The 2016-17 Land Sale Programme, officially announced by Secretary for Development Paul Chan the next day, comprises 29 residential sites, including 14 new sites with a potential for 19,000 units. Alongside railway property development, Urban Renewal Authority projects and private development Tsang predicted 29,000 units in the coming fiscal year. Commercially, plans for the year comprise eight sites (plus three hotel sites) able to accommodate 540,000 square metres (six million square feet) of floor area (and 21,000 hotel rooms). Some of that will come via the sale of the Trade and Industry Development Tower in Mong Kok, the relocation of three government offices to Wan Chai, reprovisioning in Kwun Tong and Kowloon Bay, conversion of the Murray Road car park for commercial use and redevelopment of Queensway Plaza

Denis Ma, Head of Research at JLL had positive words for a continued flow of commercial space, but noted it would only work with complementing infrastructure. “Increasing land supply of commercial sites, should lower rental costs provided that it is steadily and consistently released onto the market, which in turn will make Hong Kong more competitive,” he said. “But the government also needs to continue to invest and develop transportation links in new office markets, such as Kowloon East.” The Murray Road car park site would be appealing to professional and financial services firms, and will “attract strong interest from the city’s developer community given that it is the first commercial development site in Central offered directly by the government since the current site of CITIC Tower back in 1995.” On the residential front and more sites at Kai Tak, Ma theorised that the impact on home prices won’t be quantifiable for four or five years. “An influx of new supply does not always translate to declining prices if there is sufficient demand. In recent years, we’ve seen residential property prices in Tseung Kwan O continuing to rise against a wave of new supply,” he said.

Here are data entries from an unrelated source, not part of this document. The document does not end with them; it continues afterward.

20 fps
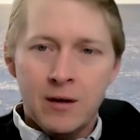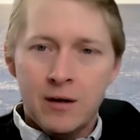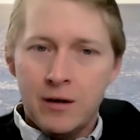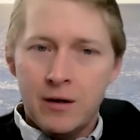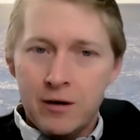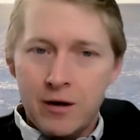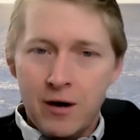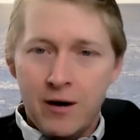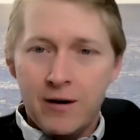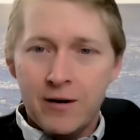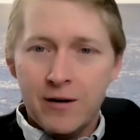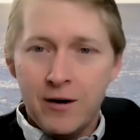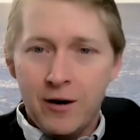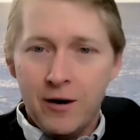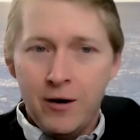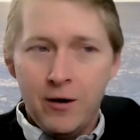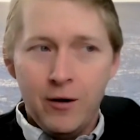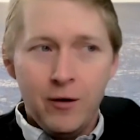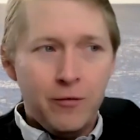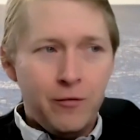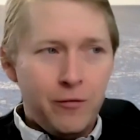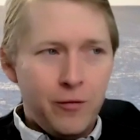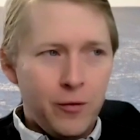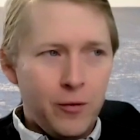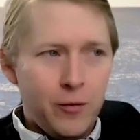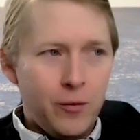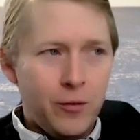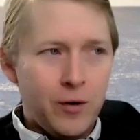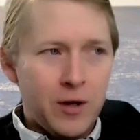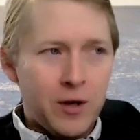not all
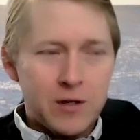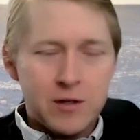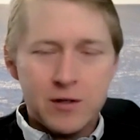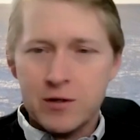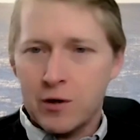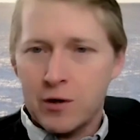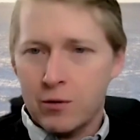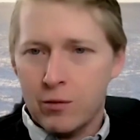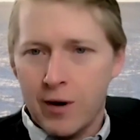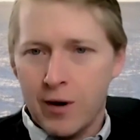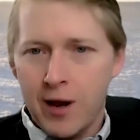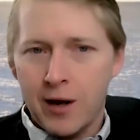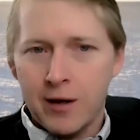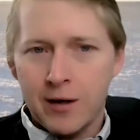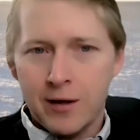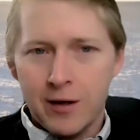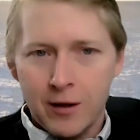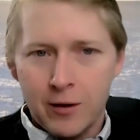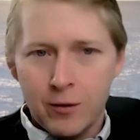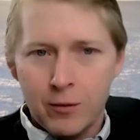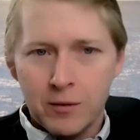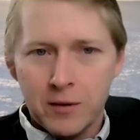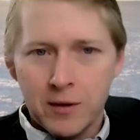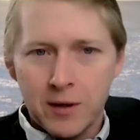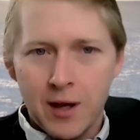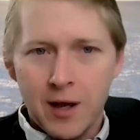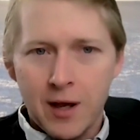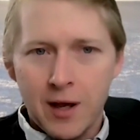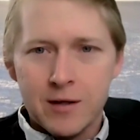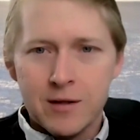food is created
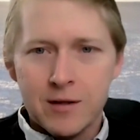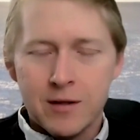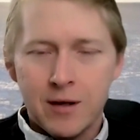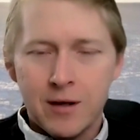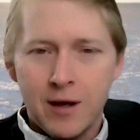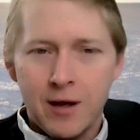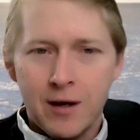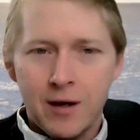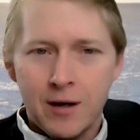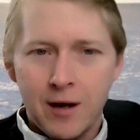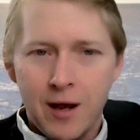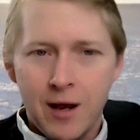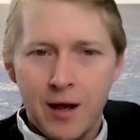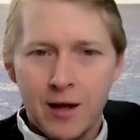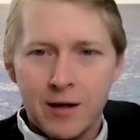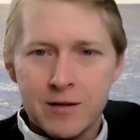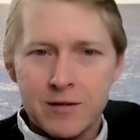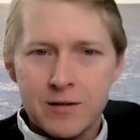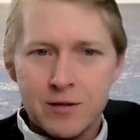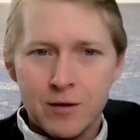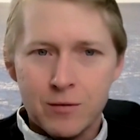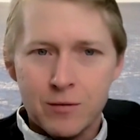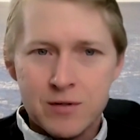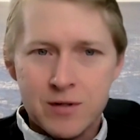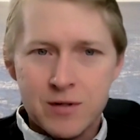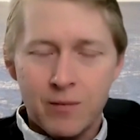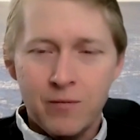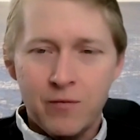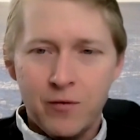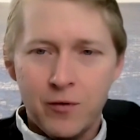equally, and so
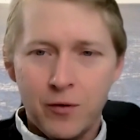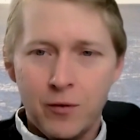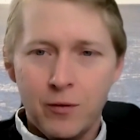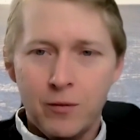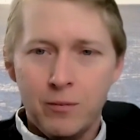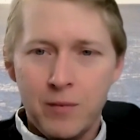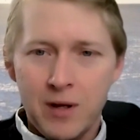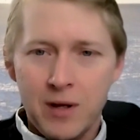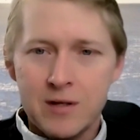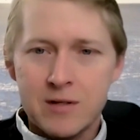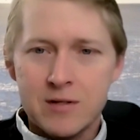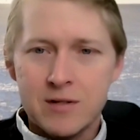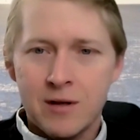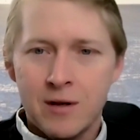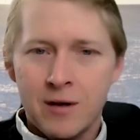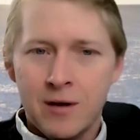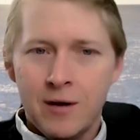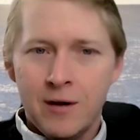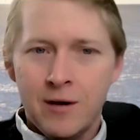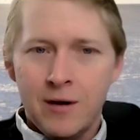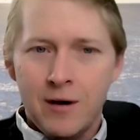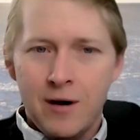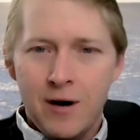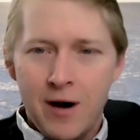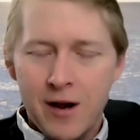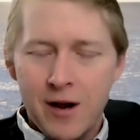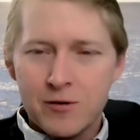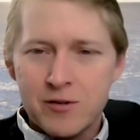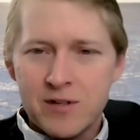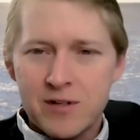some food meets
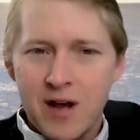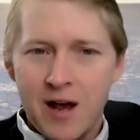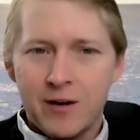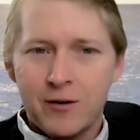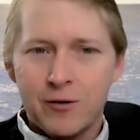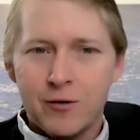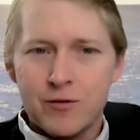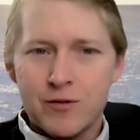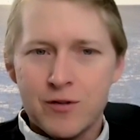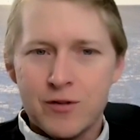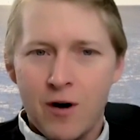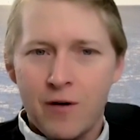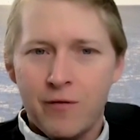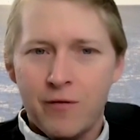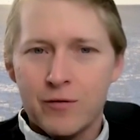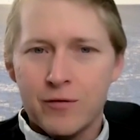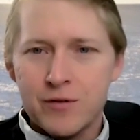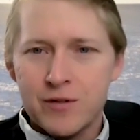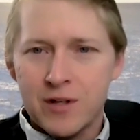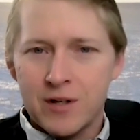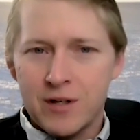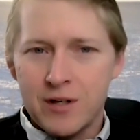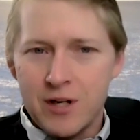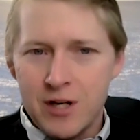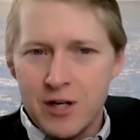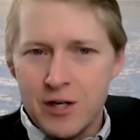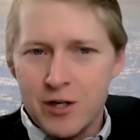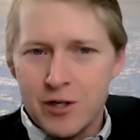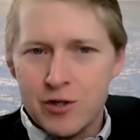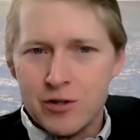higher standards, offers a
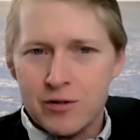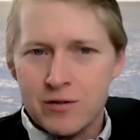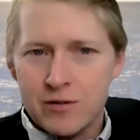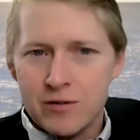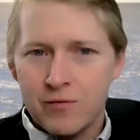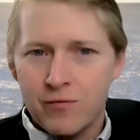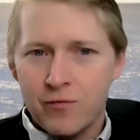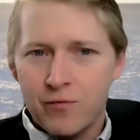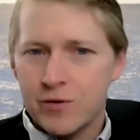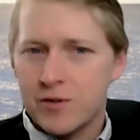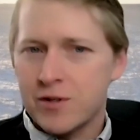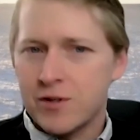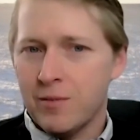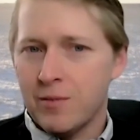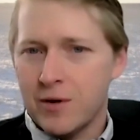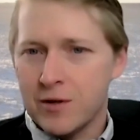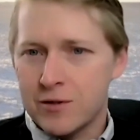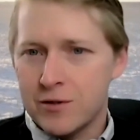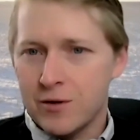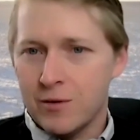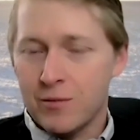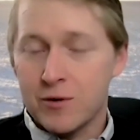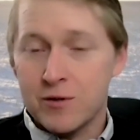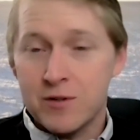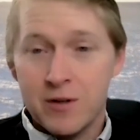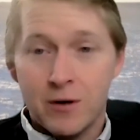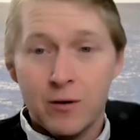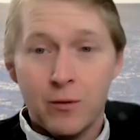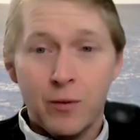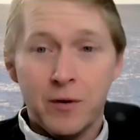niche for some consumers
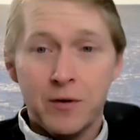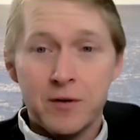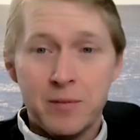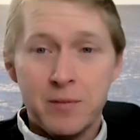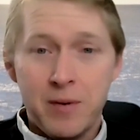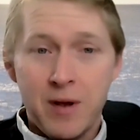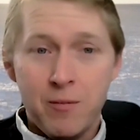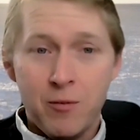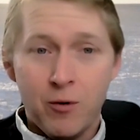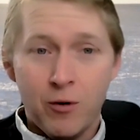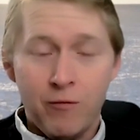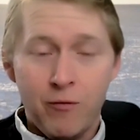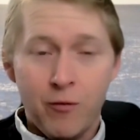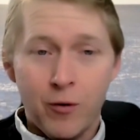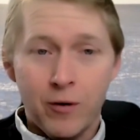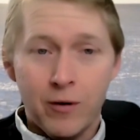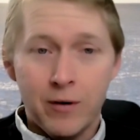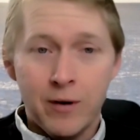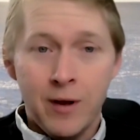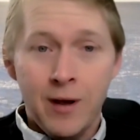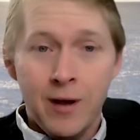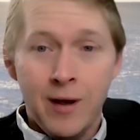that are willing to pay more for it.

Knight Frank, however, noted that the budget fails to provide any immediate stimulus for the property market. The salaries and profits tax reductions will provide roughly just 1 percent savings if that reduction is funnelled into a $3 million mortgage. With respect to supply, “Increasing housing supply will help alleviate the residential supply shortage, so the government should be able to meet its housing targets from 2016 to 2019,” said David Ji, director, head of research and consultancy, Greater China. “However it will be difficult for them to meet their longer term targets due to challenges in land rezoning from ‘green belts’ and ‘government, institute and community’ use to residential use.” In addition, Ji was disappointed there was no mention of any movement of existing cooling measures.

Tsang finished by addressing Hong Kong’s recent “suffocating” socio-political atmosphere and “tiresome confrontations,” claiming that was the biggest economic hurdle the city was facing. “Calm and rational discussions no longer have a place in this Council. There is not even room for dialogue in our society.” Spoken like a CE.